Laporan Wartawan Tribunnews.com, Nurmulia Rekso Purnomo
TRIBUNNEWS.COM, JAKARTA - Kabar tak sedap dihembuskan Muhammad Rivan kepada Fairfax Media jelang dua kliennya Andrew Chan dan Myuran Sukumaran, masuk daftar sembilan orang terpidana mati di depan regu tembak di Nusakambangan.
Pernyataan Rivan membuat geger karena menuding hakim persidangan yang memutus dua kliennye bersalah dalam kasus narkoba pada 2006 silam meminta suap jika hukuman keduanya ingin diringankan. Pemerintah Australia berang dan meminta informasi suap kepada hakim tersebut diselidiki.
Bahkan Menteri Luar Negeri Australia, Julie Bishop pada 26 April lalu untuk kesekian kalinya menghubungi Menteri Luar Negeri Indonesia Retno L.P. Marusdi, agar eksekusi Chan dan Sukumaran ditunda, karena proses hukum kepada keduanya meragukan.
Wakil Presiden Jusuf Kalla memaklumi langkah Australia yang tak kenal lelah membela dua warganya itu. Namun JK menantang balik Australia membuktikan tudingan adanya suap dalam proses hukum kepada Chan dan Sukumaran.
"Ya buktikan dong, siapa pengacaranya?" Kata JK kepada wartawan di Kantor Wapres, Jakarta Pusat, Senin (27/4/2015).
JK mengingatkan proses hukum yang ditempuh dua terpidana mati itu tidak sebentar: mulai dari pengadilan negeri, pengadilan tinggi, Mahkamah Agung, hingga proses Peninjauan Kembali (PK). Tapi vonis keduanya tak berubah.

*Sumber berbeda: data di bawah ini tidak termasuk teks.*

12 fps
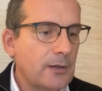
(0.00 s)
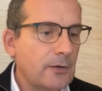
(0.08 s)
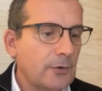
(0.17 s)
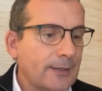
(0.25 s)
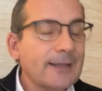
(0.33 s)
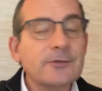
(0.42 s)

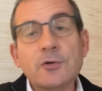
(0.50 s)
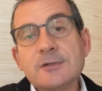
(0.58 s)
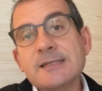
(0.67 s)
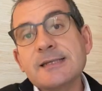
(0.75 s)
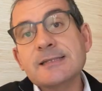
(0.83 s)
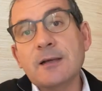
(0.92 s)
le 14
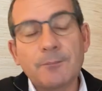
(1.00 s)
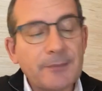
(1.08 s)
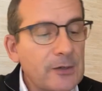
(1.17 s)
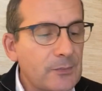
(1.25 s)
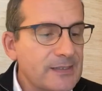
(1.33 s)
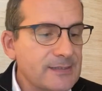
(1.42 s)
décembre
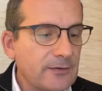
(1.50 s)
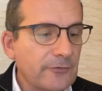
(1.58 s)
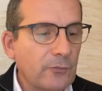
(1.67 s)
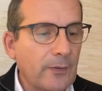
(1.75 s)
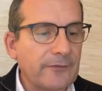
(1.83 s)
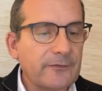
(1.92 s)

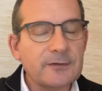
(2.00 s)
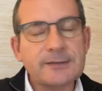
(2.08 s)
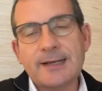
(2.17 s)
1860,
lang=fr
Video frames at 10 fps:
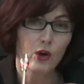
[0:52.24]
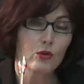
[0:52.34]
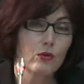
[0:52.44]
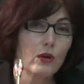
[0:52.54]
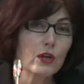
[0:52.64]

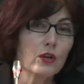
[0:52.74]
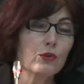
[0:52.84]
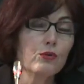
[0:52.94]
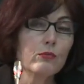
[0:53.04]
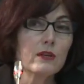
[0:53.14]
que les
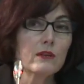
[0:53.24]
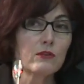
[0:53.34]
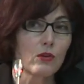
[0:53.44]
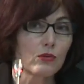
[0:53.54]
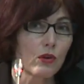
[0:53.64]

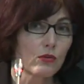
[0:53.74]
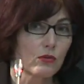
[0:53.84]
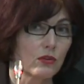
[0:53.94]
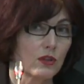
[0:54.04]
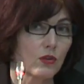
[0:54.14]

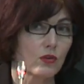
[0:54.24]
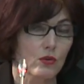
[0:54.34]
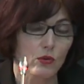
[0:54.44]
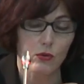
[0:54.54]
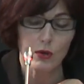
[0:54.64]
2130 titres, je
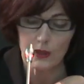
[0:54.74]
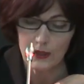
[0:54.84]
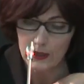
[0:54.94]
crois,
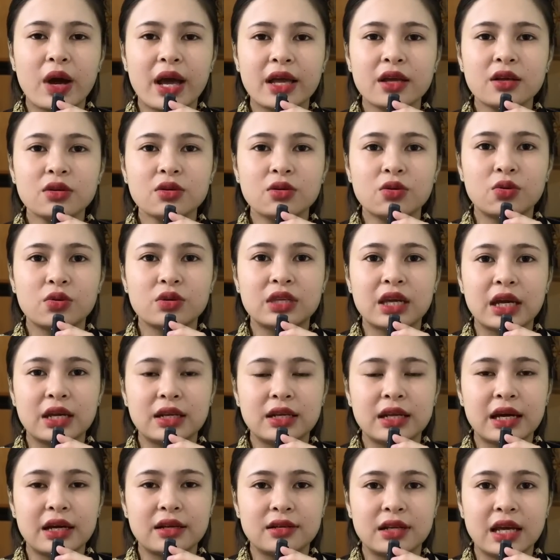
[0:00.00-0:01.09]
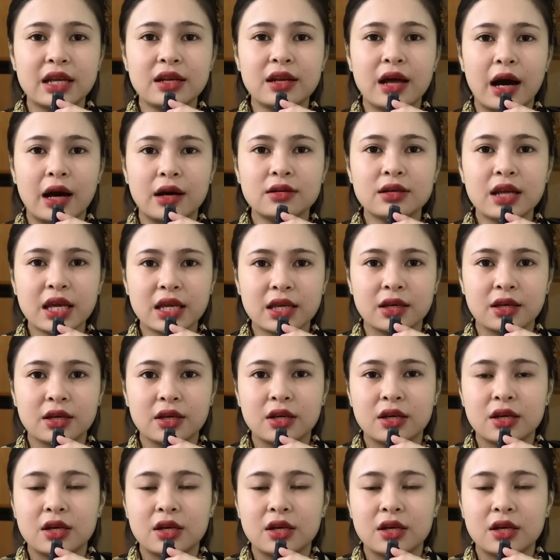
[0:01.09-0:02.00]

quán của chị nè để đỡ đi,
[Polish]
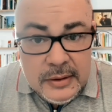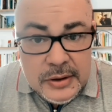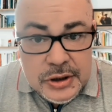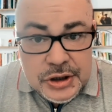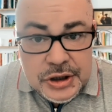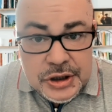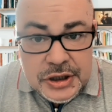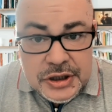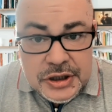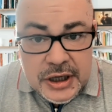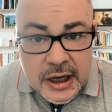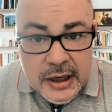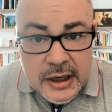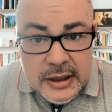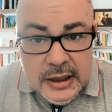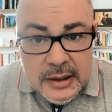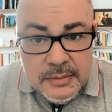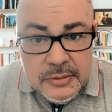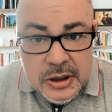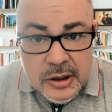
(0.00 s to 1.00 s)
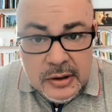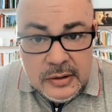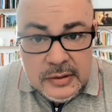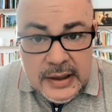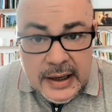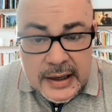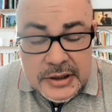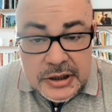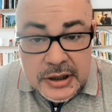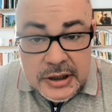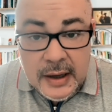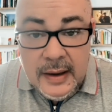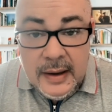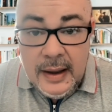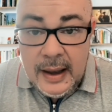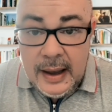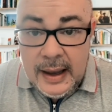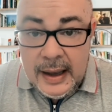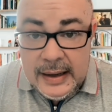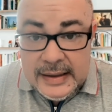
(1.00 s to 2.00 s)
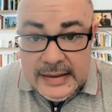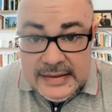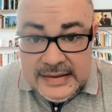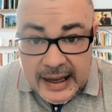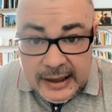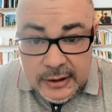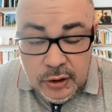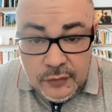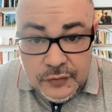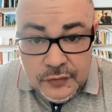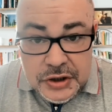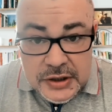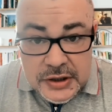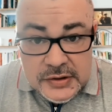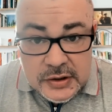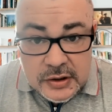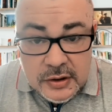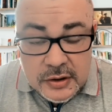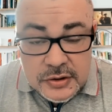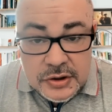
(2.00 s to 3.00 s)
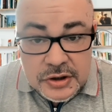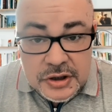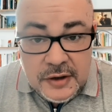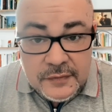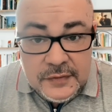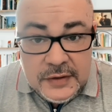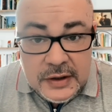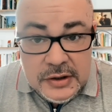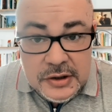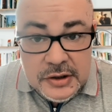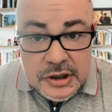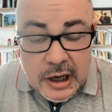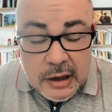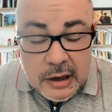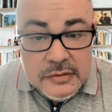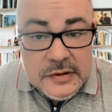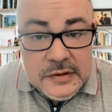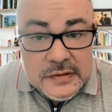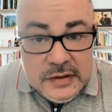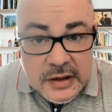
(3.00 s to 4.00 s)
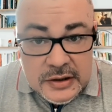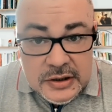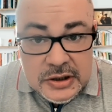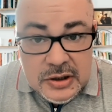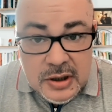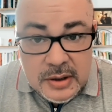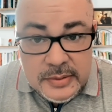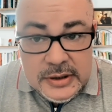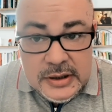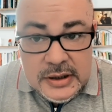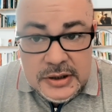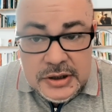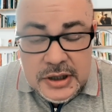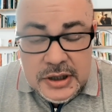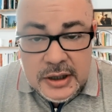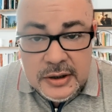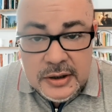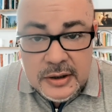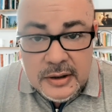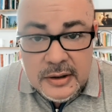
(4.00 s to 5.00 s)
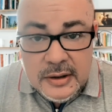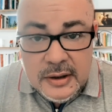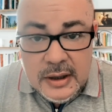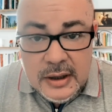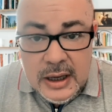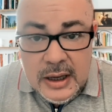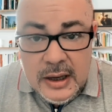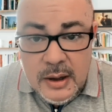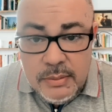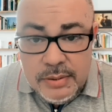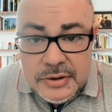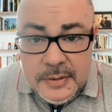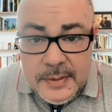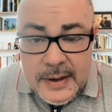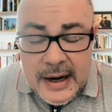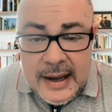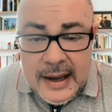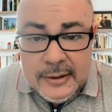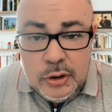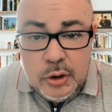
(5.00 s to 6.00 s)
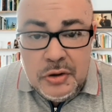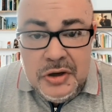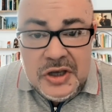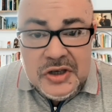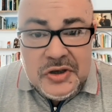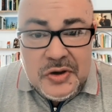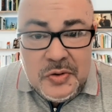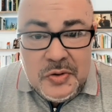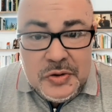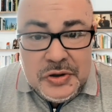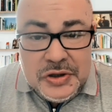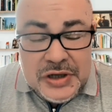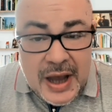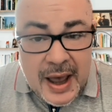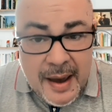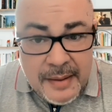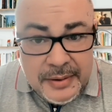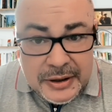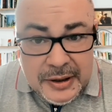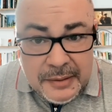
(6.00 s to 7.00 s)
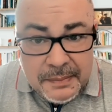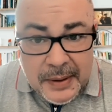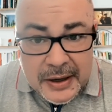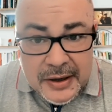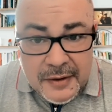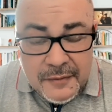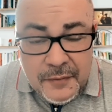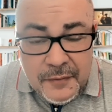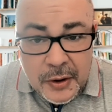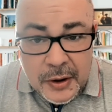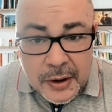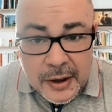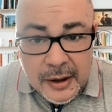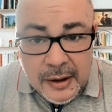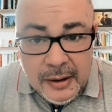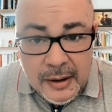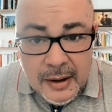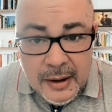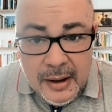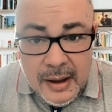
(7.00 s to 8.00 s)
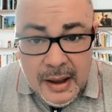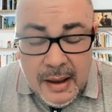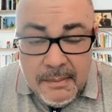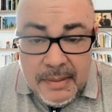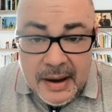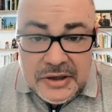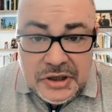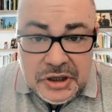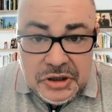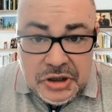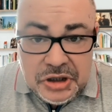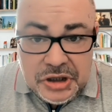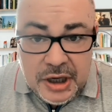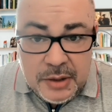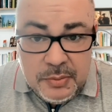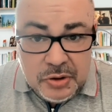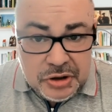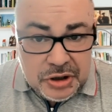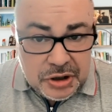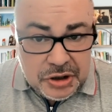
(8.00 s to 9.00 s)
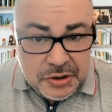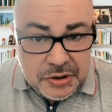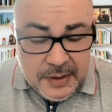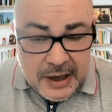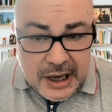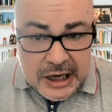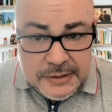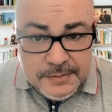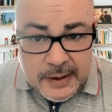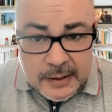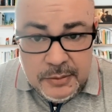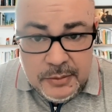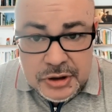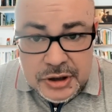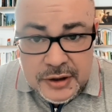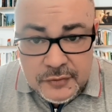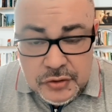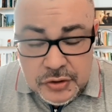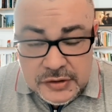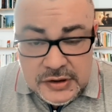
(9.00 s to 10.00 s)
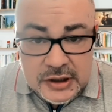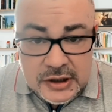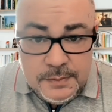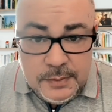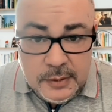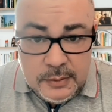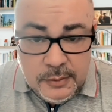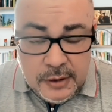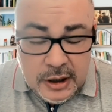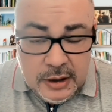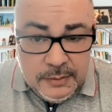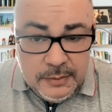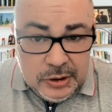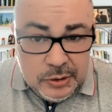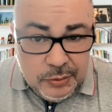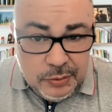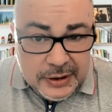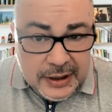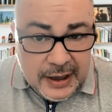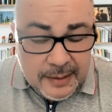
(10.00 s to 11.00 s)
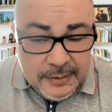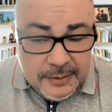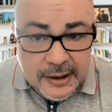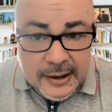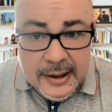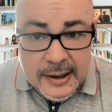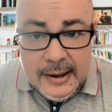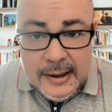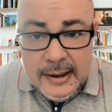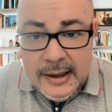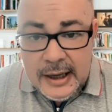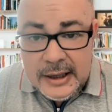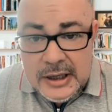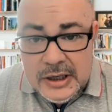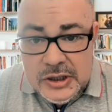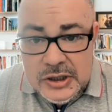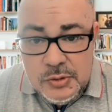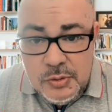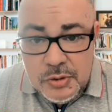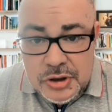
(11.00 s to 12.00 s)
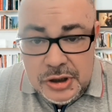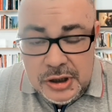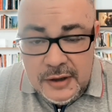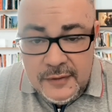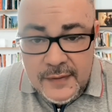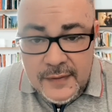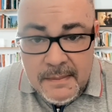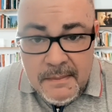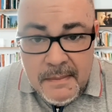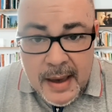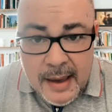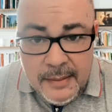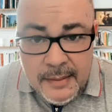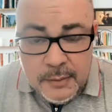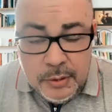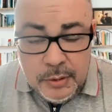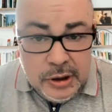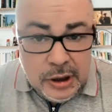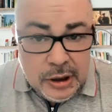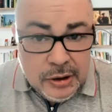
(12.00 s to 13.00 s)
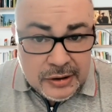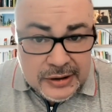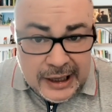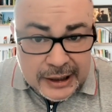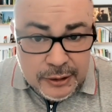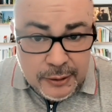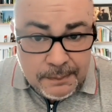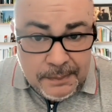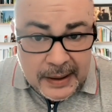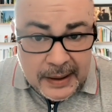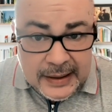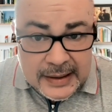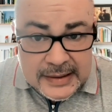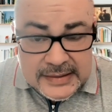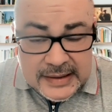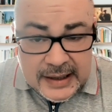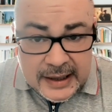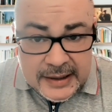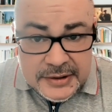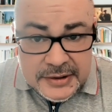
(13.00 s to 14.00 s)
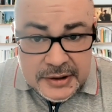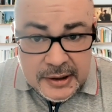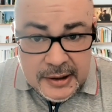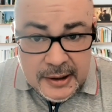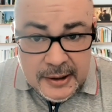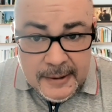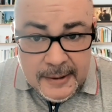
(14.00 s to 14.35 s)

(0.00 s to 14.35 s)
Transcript: Życia im nie oddacie, ale za to wszystko, co się wtedy działo, zostaniecie rozliczeni. Proszę pana, to nie są żarty, panie Fogiel. Pan się dzisiaj może śmiać, pan może wrzucać pod moimi tweetami jakieś złośliwe memy, bo tylko na to pana stać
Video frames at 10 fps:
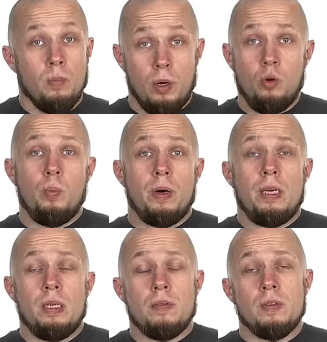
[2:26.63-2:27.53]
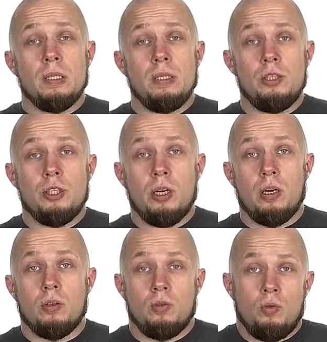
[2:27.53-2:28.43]
Могу понять это в
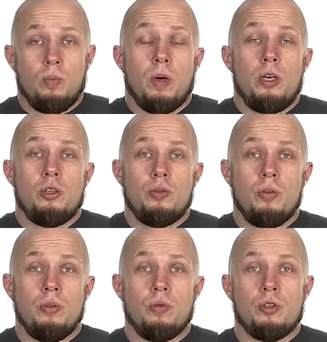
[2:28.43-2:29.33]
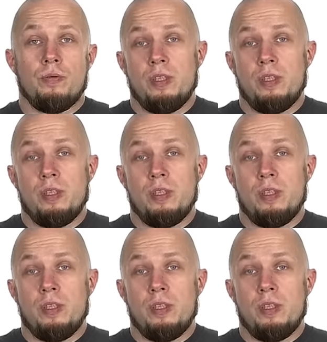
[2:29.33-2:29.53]
складежках, но большой нож.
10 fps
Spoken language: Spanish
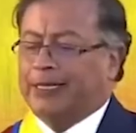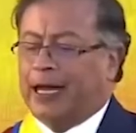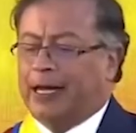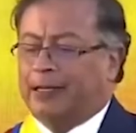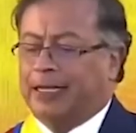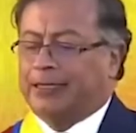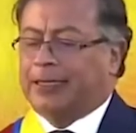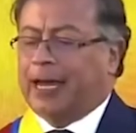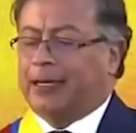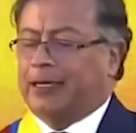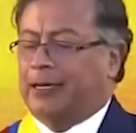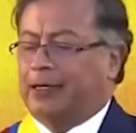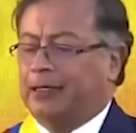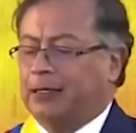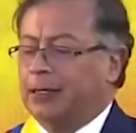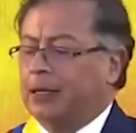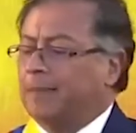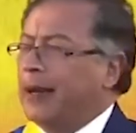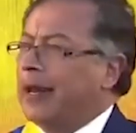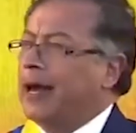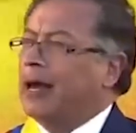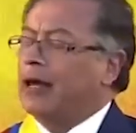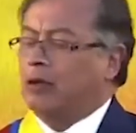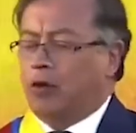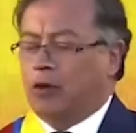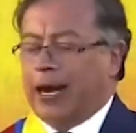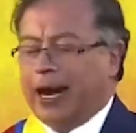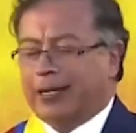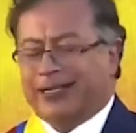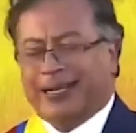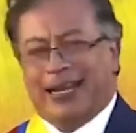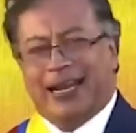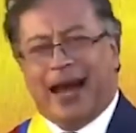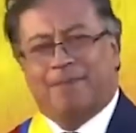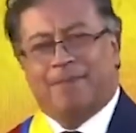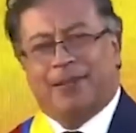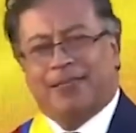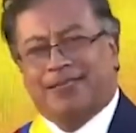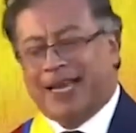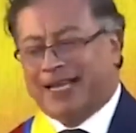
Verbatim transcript: alimentaria para lograr que el hambre sea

Ia meminta Australia menghormati hukum di Indonesia sebagaimana Indonesia menghormati hukum negara lain. Indonesia menghormati kedaulatan hukum di Malaysia dan di Arab Saudi, ketika mengeksekusi warga negara Indonesia.
"Sama saja seperti warga kita dihukum di Malaysia atau Saudi, kita semua protes, kita pun marah, tapi hukum tetap hukum. Saudi tetap melaksanakan hukum dia kan, kita melaksanakan hukum kita," jelasnya.